You’re officially ready to jump back into the dating game but wait…you’ve forgotten how. Don’t worry, after years of parenting and being focused on your children, it’s perfectly normal.
And as hard as it seems, you’ll learn to get better at juggling romance with all the responsibilities and tasks of being a single parent. Of course, there are a few things you can do to maximize your enjoyment of a new romance while not taking away from the time and attention you shower on your children.
Here are tips on finding a balance while having your fun dating!
You love your kids; your world revolves around them. This is so natural that it’s easy to fall into the trap of defining yourself solely as a ‘parent’ or a ‘single parent.’
But when it comes to dating, it’s time to focus on you again. This is one part of your life where what you like and need matters the most. After all, you’re not finding someone for your kids, are you? You’re finding someone for you. Remember that.
If your new love interest is a single parents as well, this will be much, much easier since they’ll be in the same boat. To spend quality time with your new partner, make plans way ahead of time for a weekend get-away or a romantic night away from the kids.
This way you’ll have plenty of time to hire a reliable baby-sitter, work around any important events for the children (i.e. soccer games, drama performances), and have plenty to look forward to while going through your daily chores.
When you’re meeting a new date, leave the kids at home – both physically and mentally. Of course, you’ll always have your kids in the back of your mind, but a date is a chance for you to get to the know your date and for the date to get to know you, not your kids.

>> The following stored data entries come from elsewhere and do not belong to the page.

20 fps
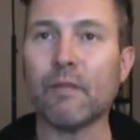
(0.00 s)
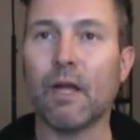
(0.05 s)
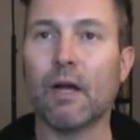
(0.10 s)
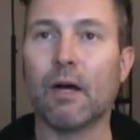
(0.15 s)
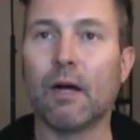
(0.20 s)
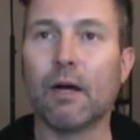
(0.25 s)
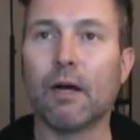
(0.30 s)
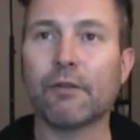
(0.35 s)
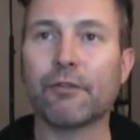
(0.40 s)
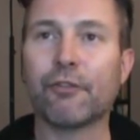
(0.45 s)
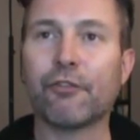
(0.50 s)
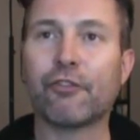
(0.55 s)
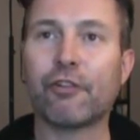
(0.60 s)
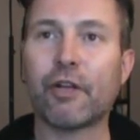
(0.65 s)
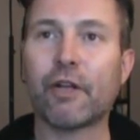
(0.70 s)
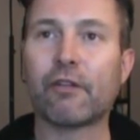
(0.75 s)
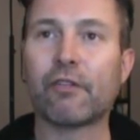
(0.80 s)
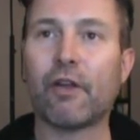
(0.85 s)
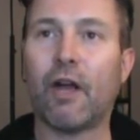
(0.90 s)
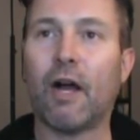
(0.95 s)
Uh, she
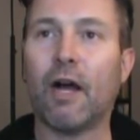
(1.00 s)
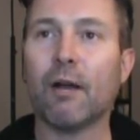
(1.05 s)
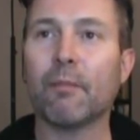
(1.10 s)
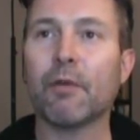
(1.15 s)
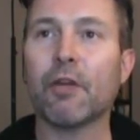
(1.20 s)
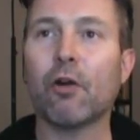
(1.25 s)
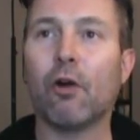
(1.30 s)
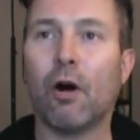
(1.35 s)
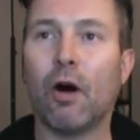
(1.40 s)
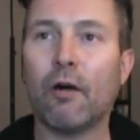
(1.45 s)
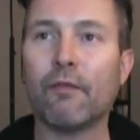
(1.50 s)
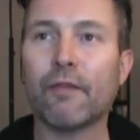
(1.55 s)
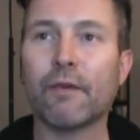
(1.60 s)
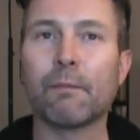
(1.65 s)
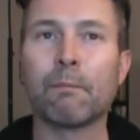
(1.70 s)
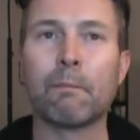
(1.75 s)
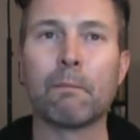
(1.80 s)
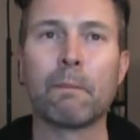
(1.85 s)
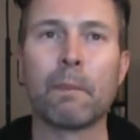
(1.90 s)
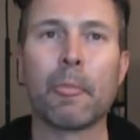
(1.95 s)
checks on me
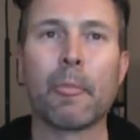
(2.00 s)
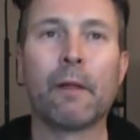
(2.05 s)
often,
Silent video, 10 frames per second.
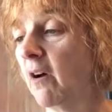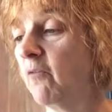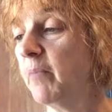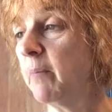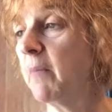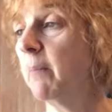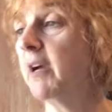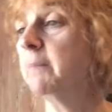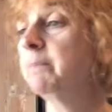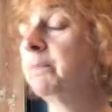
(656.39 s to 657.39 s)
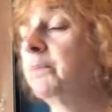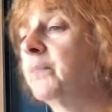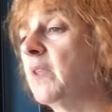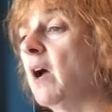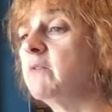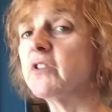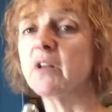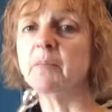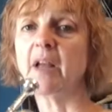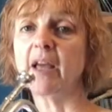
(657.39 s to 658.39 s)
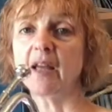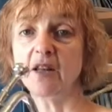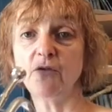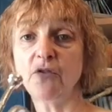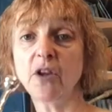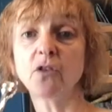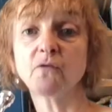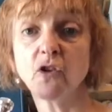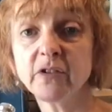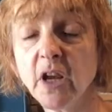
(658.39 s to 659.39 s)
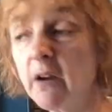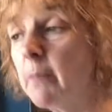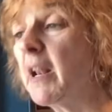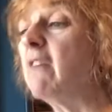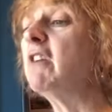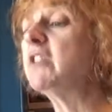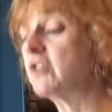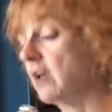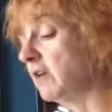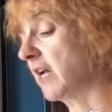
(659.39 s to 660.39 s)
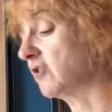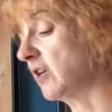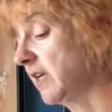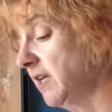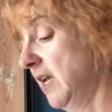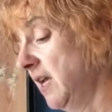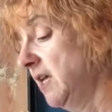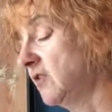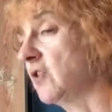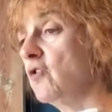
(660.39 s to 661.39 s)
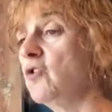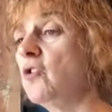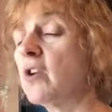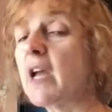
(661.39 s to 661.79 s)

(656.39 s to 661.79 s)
of Big Mama. I'm just going to play it, and if you think you've got it, I'm going to play it really slowly actually, so you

That being said, don’t leave them out of the date conversations! Be absolutely honest from the beginning about being a single parent. There’s no reason to go on and on about your life as a single parent on the first date, but it’s good to mention the fact that you are one early on.
People have an array of opinions when it comes to what other people should be doing. Ignore them. Those opinions apply only to the people who hold them.
As long you are balancing your time and keeping your priorities straight, feel free to make your own rules as to how to enjoy your life as a single parent.
If you want to date, do it! Want to let your hair down and go dancing? Again, do it! Single parent or now, you’re still you. Go do what you enjoy.
You’re busy with work, life, dating and kids. While they’re all important, you already know what comes first: your kids. So show them that they are your top priority by keeping lines of communication open. Always.
Your kids might have a variety of opinions about your love life, your dating prospect, their place in your life, etc. Whereas whether you take their advice or not is your decision, it’s important to hear what they have to say and make them understand that you care what they have to say.
Your kids could feel insecure or threatened by the thought of you dating again so don’t sacrifice your alone time with your children for the sake of dating. When schedules conflict, opt for your child’s sport or school events.
And lastly, remember that your kids have their own stuff to deal with and never use your children as dating confidantes. As a single parent, life often gets too hectic to socialize. If you find yourself in a situation where you have no friends to confide in, make a concerted effort to find like-minded adults before you start dating. Even if you don’t have adult friends, stay away from over-sharing details of your love life with your children.
It’s important to be there for your children when they need you, but are there things you are doing that you don’t need to be doing? Be honest with yourself and look at how you are spending your time. Many single parents have difficulty dating again because of a psychological block in which they use their kids as an excuse to leave their comfort zone. If you’re spending your time on activities that your children don’t need nor want, maybe it’s time to factor these out of your schedule.
They say fools rush in and when you’re playing with both your emotions and the emotions of your children, you don’t want to be a fool. Take it slow, become friends first, and really take your time getting to know the other person before entering into a romantic relationship.
This is recommended in any relationship, but especially for single parents, you want to get to know your date inside and out before you invite him/her to be a part of your children’s lives. So take the time to become friends first, enjoy your date’s company and then build on that. Leave off on asking your date to assume any parental roles or introducing your date too quickly to your children.
However old your children are, they may have difficulty dealing with the emotional toll of meeting multiple dating partners. Children can’t be expected to understand the ups and downs of dating, so it’s best to keep them out of your love life until you’re sure about a dating prospect.